En l’espèce, si le patrimoine mobilier et immobilier du ménage pouvait être évalué à 147260 euros (valeur nette maison d’habitation + parts sociales + fonds de commerce), ce patrimoine était constitué pour plus de 85 % de la valeur du fonds de commerce et des parts de la SCI propriétaire de l’immeuble dans lequel M. K… S… exerçait l’activité de garagiste dont la famille tirait exclusivement ses revenus.

Dans pareilles circonstances, en se portant caution au bénéfice de la société Igol à hauteur de 41314,50 euros, alors qu’elle avait déjà un encours de cautionnement de 92279,75 euros, qu’elle n’avait aucun revenu ni aucun patrimoine propre, que hormis une maison d’habitation d’une valeur nette de 20000euros, les biens de la communauté pouvant répondre de la garantie donnée étaient nécessaires à l’activité de son époux, lequel tirait de cette activité des revenus qui, déjà à cette époque, ne pouvaient lui permettre de faire face aux besoins de la famille, il apparaît que Mme G… a consenti à l’appelante une garantie qui absorbait toutes les ressources du ménage et dont elle ne pouvait se libérer sans perdre et faire perdre à son époux ainsi qu’à leurs deux enfants tous moyens de subsistance.

C’est à raison, dans pareilles circonstances, que les premiers juges ont retenu que le cautionnement de Mme G… était, lorsqu’il a été donné, manifestement disproportionné à ses biens et revenus.

Dès lors qu’elle ne justifie ni même n’allègue qu’au moment où elle a appelé la caution, le patrimoine de cette dernière lui permettait de faire face à son obligation, la société Igol, qui ne peut se prévaloir du cautionnement conclu avec Mme G…, sera déboutée, par confirmation du jugement entrepris, de l’intégralité de ses prétentions.
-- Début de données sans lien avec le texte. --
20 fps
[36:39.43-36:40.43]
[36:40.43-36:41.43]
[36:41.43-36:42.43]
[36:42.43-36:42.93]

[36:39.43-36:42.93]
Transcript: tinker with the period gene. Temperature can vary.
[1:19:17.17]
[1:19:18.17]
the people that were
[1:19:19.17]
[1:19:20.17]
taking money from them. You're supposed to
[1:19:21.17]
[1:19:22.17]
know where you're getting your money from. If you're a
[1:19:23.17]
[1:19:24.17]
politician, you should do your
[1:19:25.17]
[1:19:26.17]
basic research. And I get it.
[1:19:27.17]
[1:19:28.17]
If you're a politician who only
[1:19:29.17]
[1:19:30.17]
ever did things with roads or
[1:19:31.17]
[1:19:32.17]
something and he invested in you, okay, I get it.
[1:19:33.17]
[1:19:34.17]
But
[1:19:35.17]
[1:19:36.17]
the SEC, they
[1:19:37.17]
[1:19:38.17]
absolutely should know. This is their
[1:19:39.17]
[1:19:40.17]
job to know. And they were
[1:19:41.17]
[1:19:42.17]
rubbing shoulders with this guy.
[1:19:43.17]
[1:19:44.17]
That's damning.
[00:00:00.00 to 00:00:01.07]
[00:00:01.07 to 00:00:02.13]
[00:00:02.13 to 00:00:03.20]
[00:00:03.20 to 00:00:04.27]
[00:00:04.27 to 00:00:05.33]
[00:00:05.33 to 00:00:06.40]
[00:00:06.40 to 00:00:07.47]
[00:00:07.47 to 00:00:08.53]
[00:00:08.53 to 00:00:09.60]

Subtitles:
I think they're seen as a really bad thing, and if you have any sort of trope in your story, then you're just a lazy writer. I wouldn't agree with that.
Sur les demandes accessoires

La société Igol, qui succombe au sens de l’article 696 du code de procédure civile, devra supporter les dépens de l’instance et régler à Mme G…, à qui il serait inéquitable de laisser la charge de la totalité de ses frais irrépétibles, une indemnité de 2000 euros en application de l’article 700 du code de procédure civile.

PAR CES MOTIFS

CONFIRME en tous ses chefs critiqués la décision entreprise,

Y AJOUTANT,

CONDAMNE la société Igol Centre à payer à Mme L… G… épouse K… S… la somme de 2000euros en application de l’article 700 du code de procédure civile,

CONDAMNE la société Igol Centre aux dépens,

ACCORDE à Maître Estelle Garnier le bénéfice des dispositions de l’article 699 du code de procédure civile.

ACCORDE aux avocats de la cause, hormis, le bénéfice des dispositions de l’article 699 du code de procédure civile.

Arrêt signé par Madame Carole CAILLARD, Président de la chambre commerciale à la Cour d’Appel d’ORLEANS, présidant la collégialité et Madame Marie-Claude DONNAT , Greffier auquel la minute de la décision a été remise par le magistrat signataire.